The film omitted two important events in Kaasen's and Balto's journey from Bluff to Nome. At the start of the journey, Kaasen's sled tipped over against the strong Arctic winds and dumped the serum into a deep drift of snow. Kaasen dug through the snow, retrieved the serum, and reattached it to the sled again before continuing on his way.

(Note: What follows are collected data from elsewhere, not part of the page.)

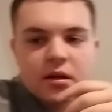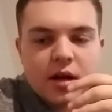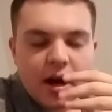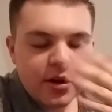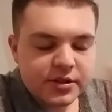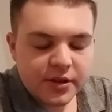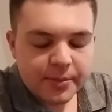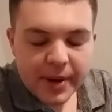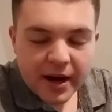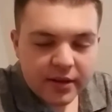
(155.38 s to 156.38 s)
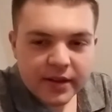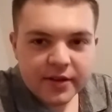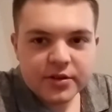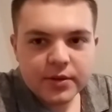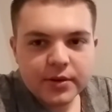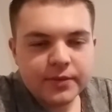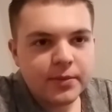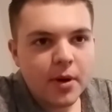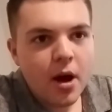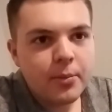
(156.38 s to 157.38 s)
I don't know. So apparently they're doing a
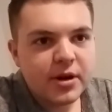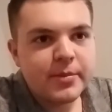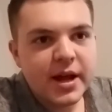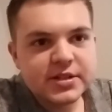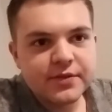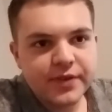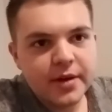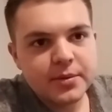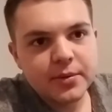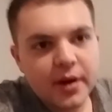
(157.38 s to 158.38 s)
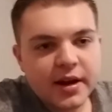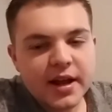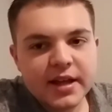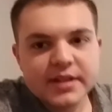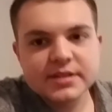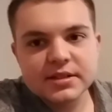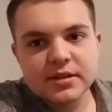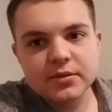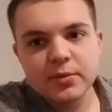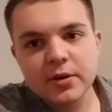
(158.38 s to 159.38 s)
rematch in February, and I guess
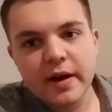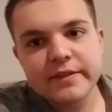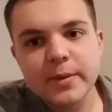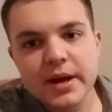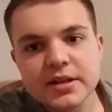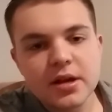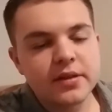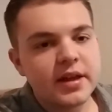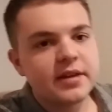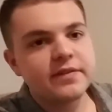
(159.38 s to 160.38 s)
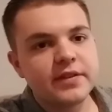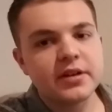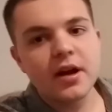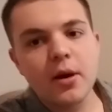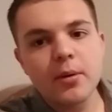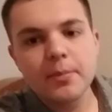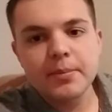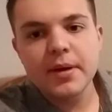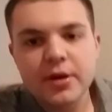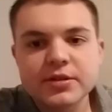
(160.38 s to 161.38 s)
we're gonna have to wait until then to figure out
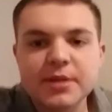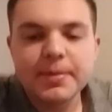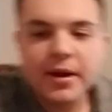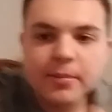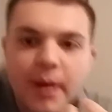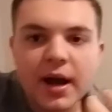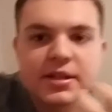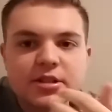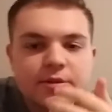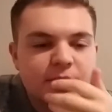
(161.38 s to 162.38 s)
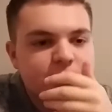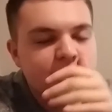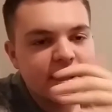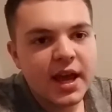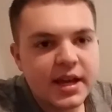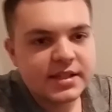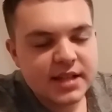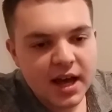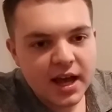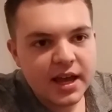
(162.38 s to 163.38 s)
who's the better boxer between
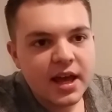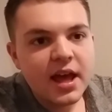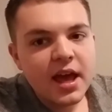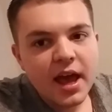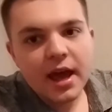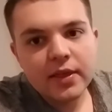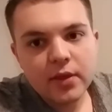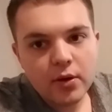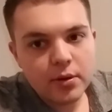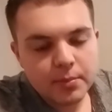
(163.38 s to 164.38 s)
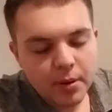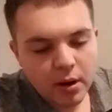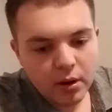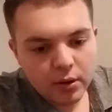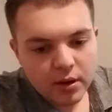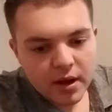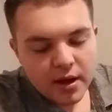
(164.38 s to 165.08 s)
KSI and Logan Paul.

The second event occurred when Kaasen and his dog team arrived in Point Safety, where the serum was supposed to be handed over to the last musher of the relay, Ed Rohn. Ed Rohn, believing that Kaasen and his team had stopped at Solomon to wait out the blizzard, had fallen asleep and left his dogs unharnessed and locked up in the barn. Kaasen made the decision to continue on his journey to Nome, possibly aware of the acclaim that would greet the person who completed the final relay. At 5:30 am on February 1, he and his dogs arrived in Nome with the life-saving serum.

==Release==
The film was released in theaters on October 25, 2019.

==Reception==
Tara McNamara of Common Sense Media awarded the film two stars out of five. Bobby LePire of Film Threat gave it a five out of ten.